**ACTIVITY:**
Write out every record below exactly as it stands, leaving the pictures out.

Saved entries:
== Segment start ==
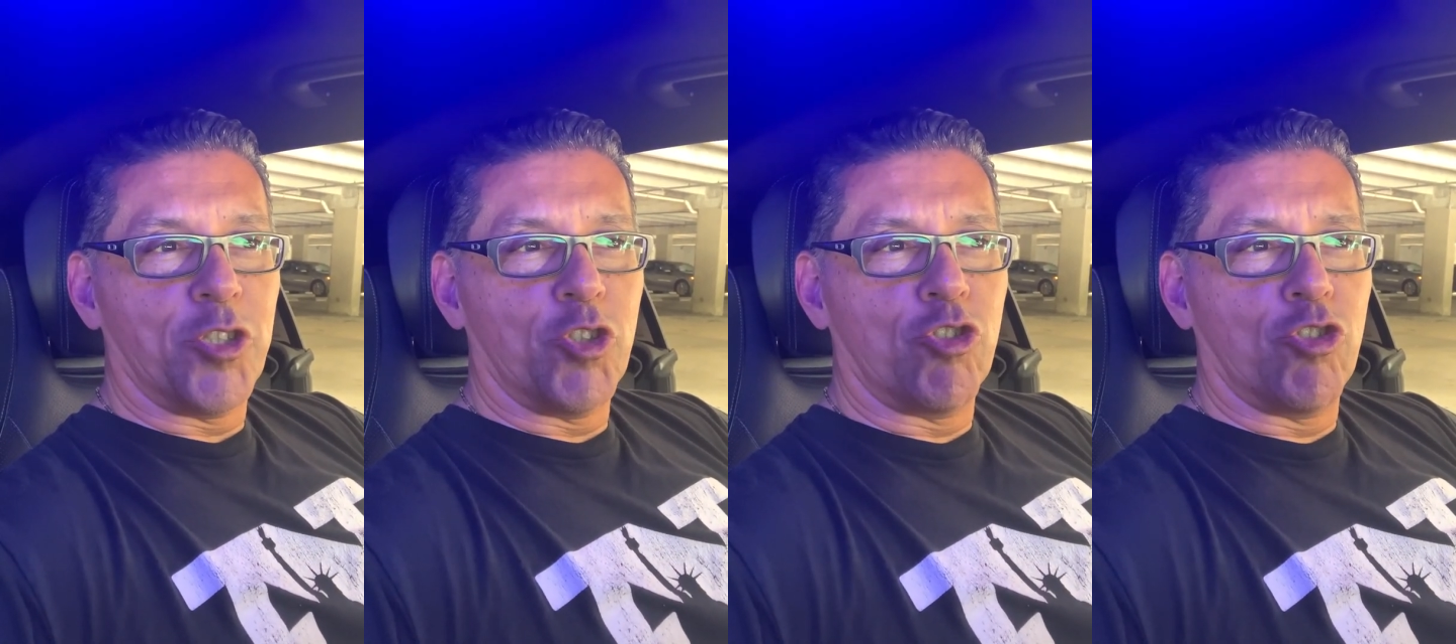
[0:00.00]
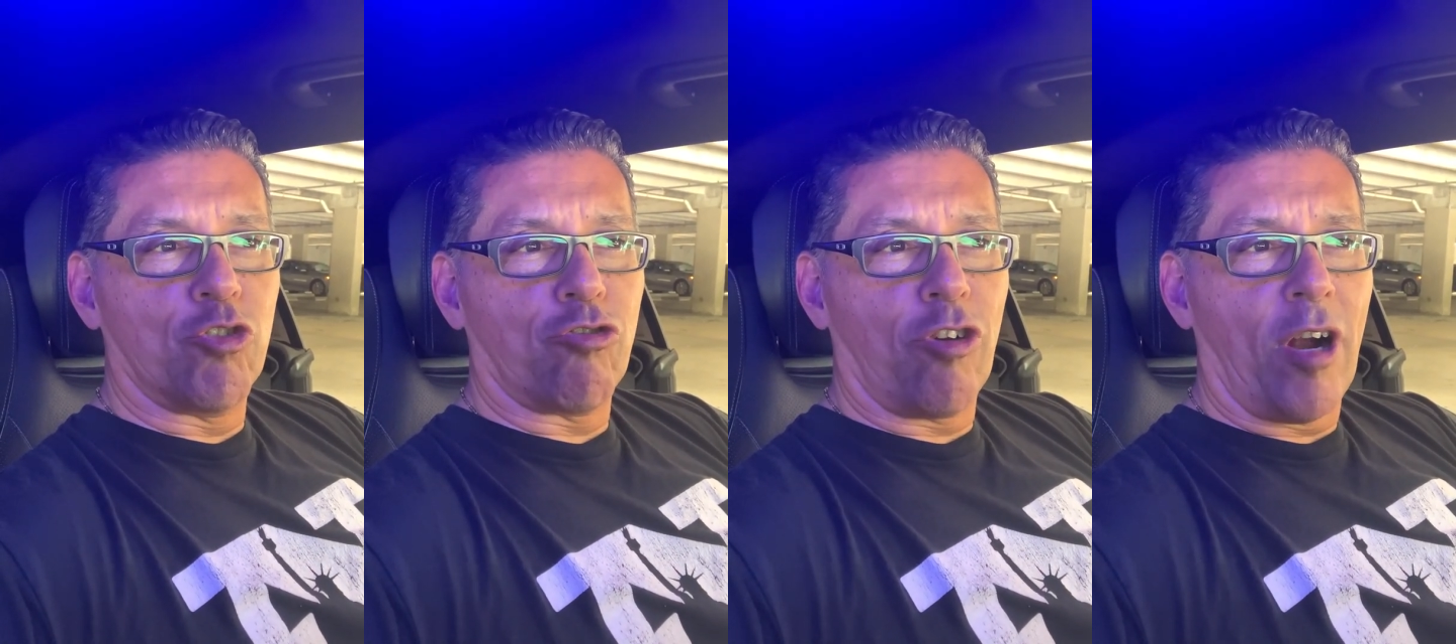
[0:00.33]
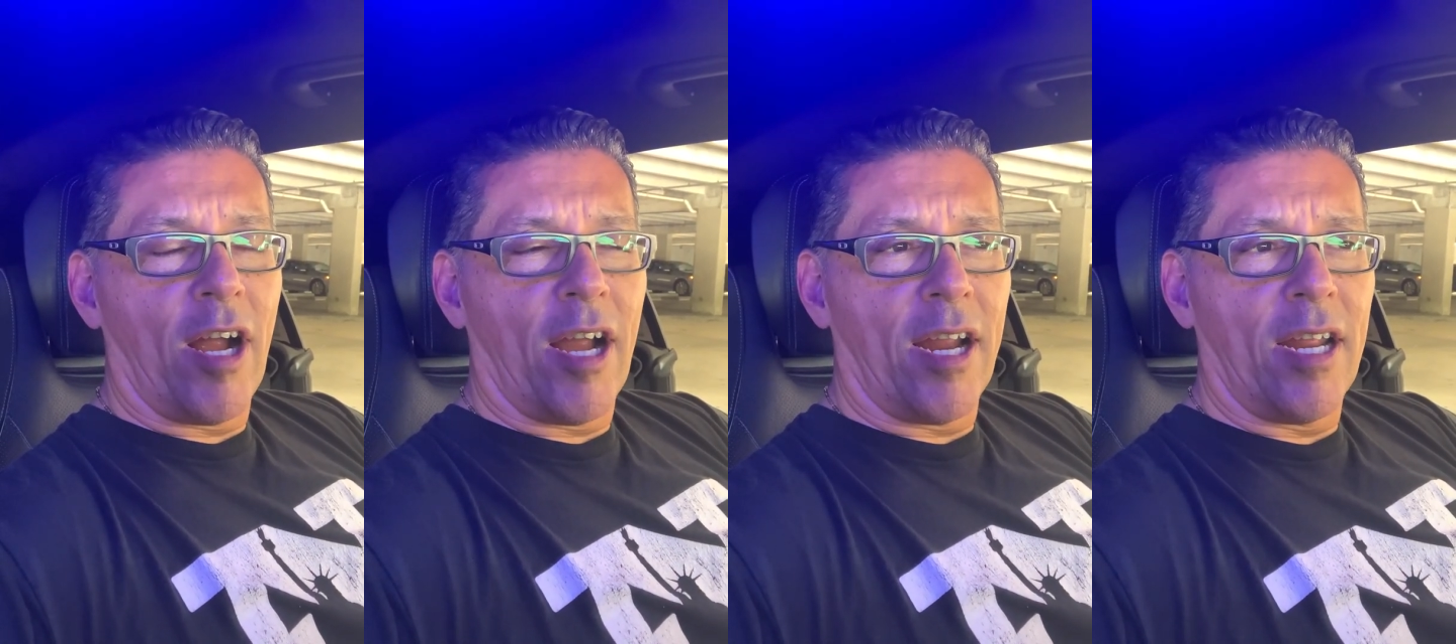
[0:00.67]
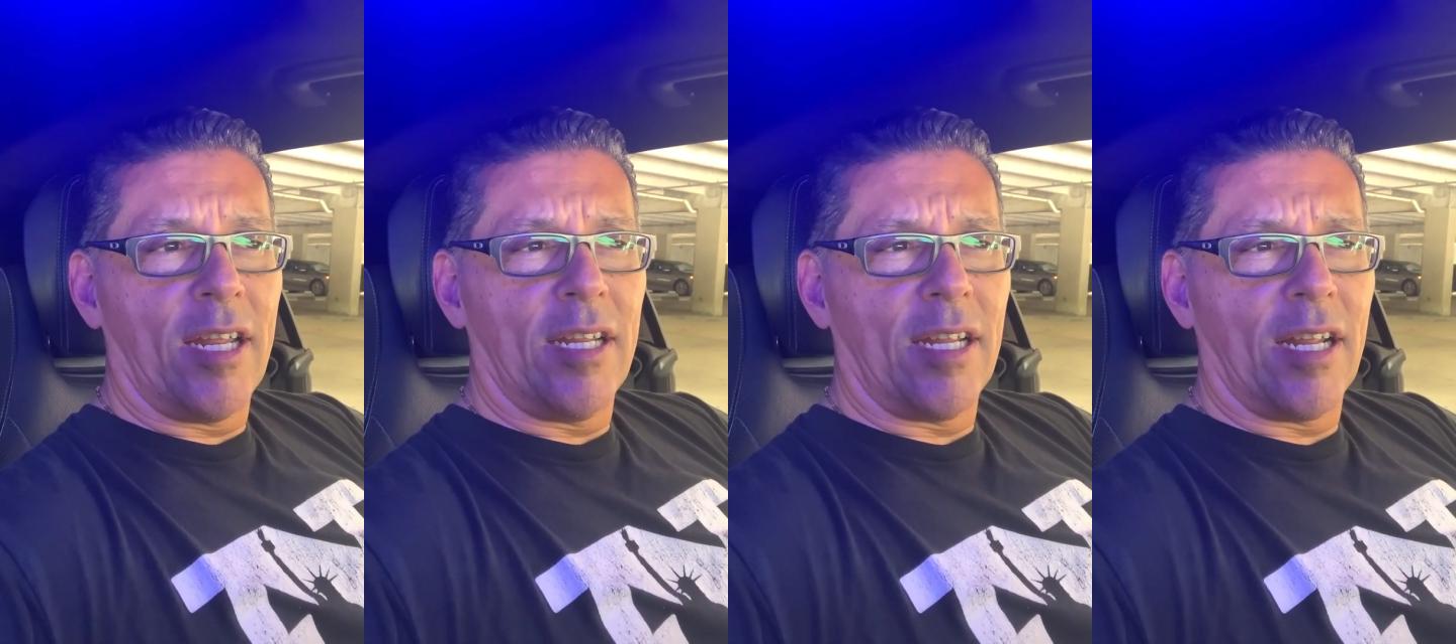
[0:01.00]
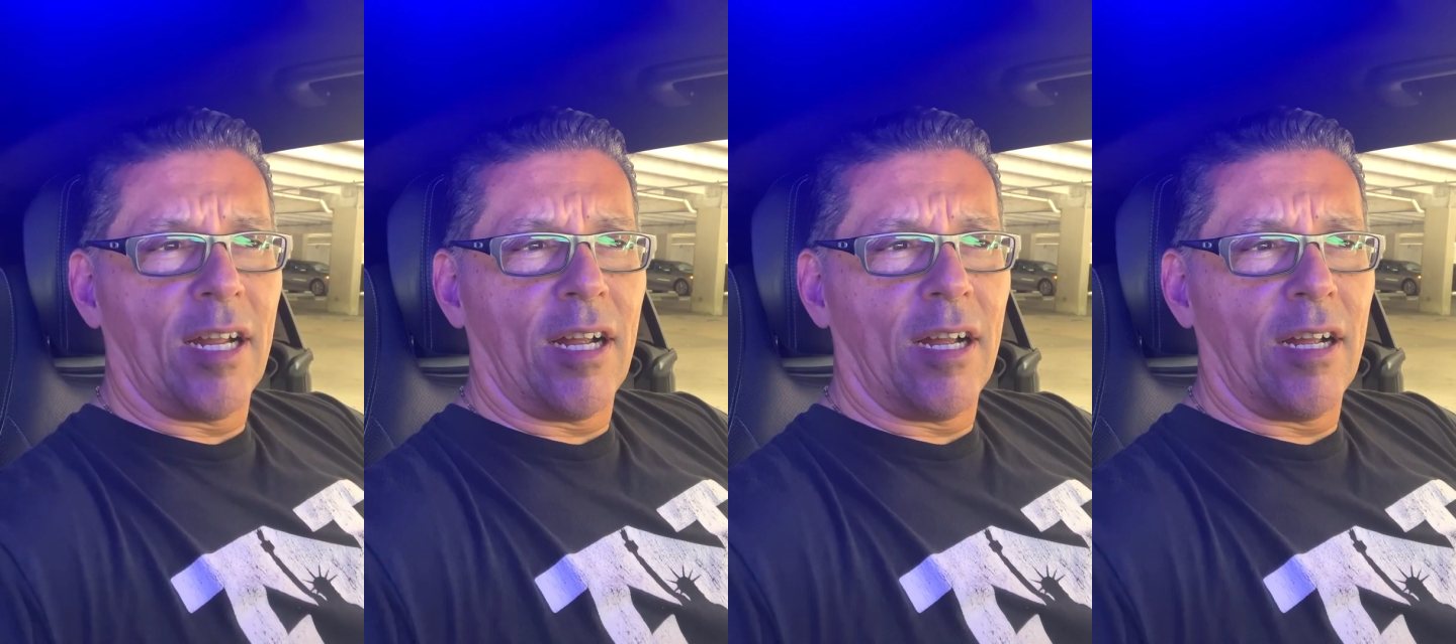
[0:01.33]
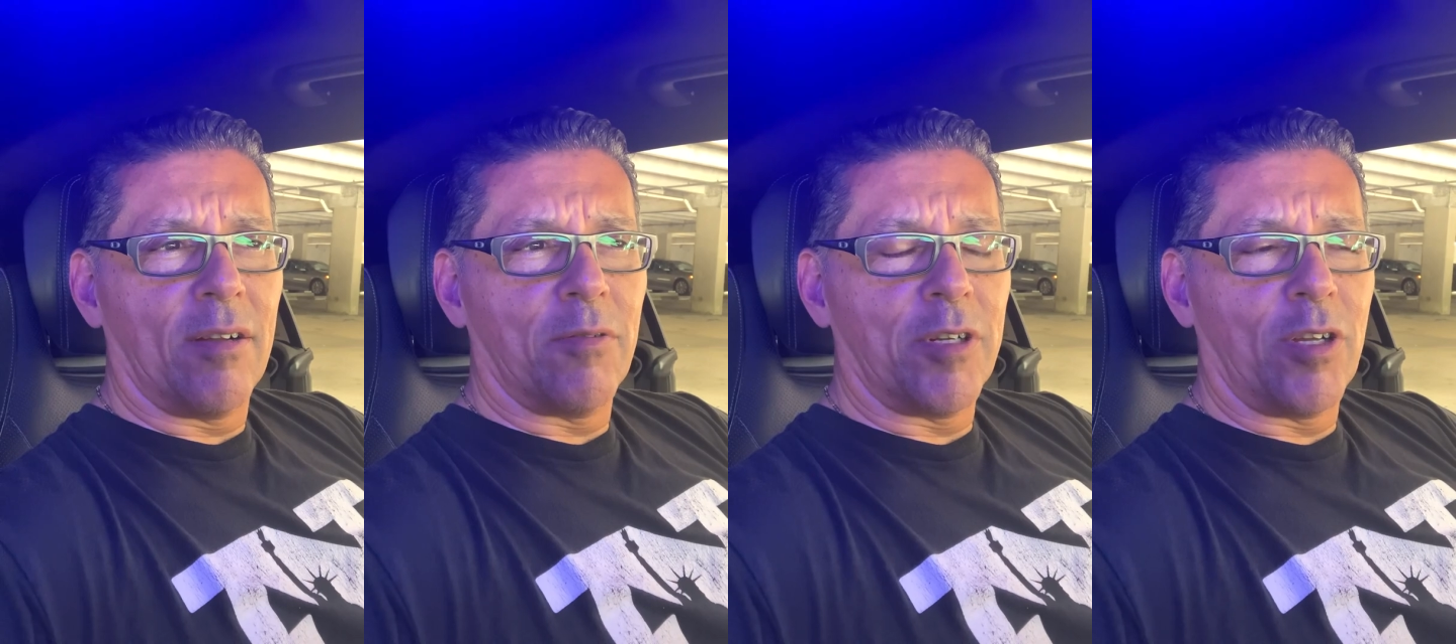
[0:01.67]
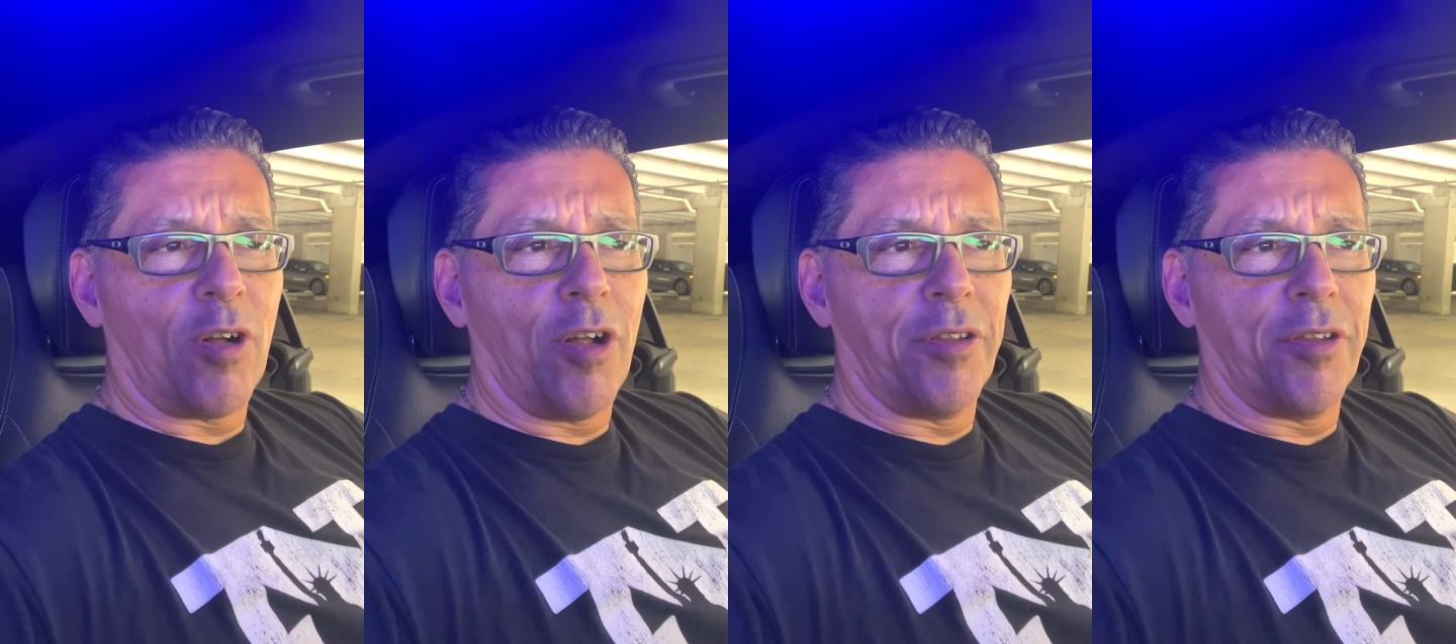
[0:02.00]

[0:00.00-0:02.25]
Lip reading: dry, what do you call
== Segment end ==
**SOLUTION FOR THIS EXERCISE:**
[0:00.00]
[0:00.33]
[0:00.67]
[0:01.00]
[0:01.33]
[0:01.67]
[0:02.00]

[0:00.00-0:02.25]
Lip reading: dry, what do you call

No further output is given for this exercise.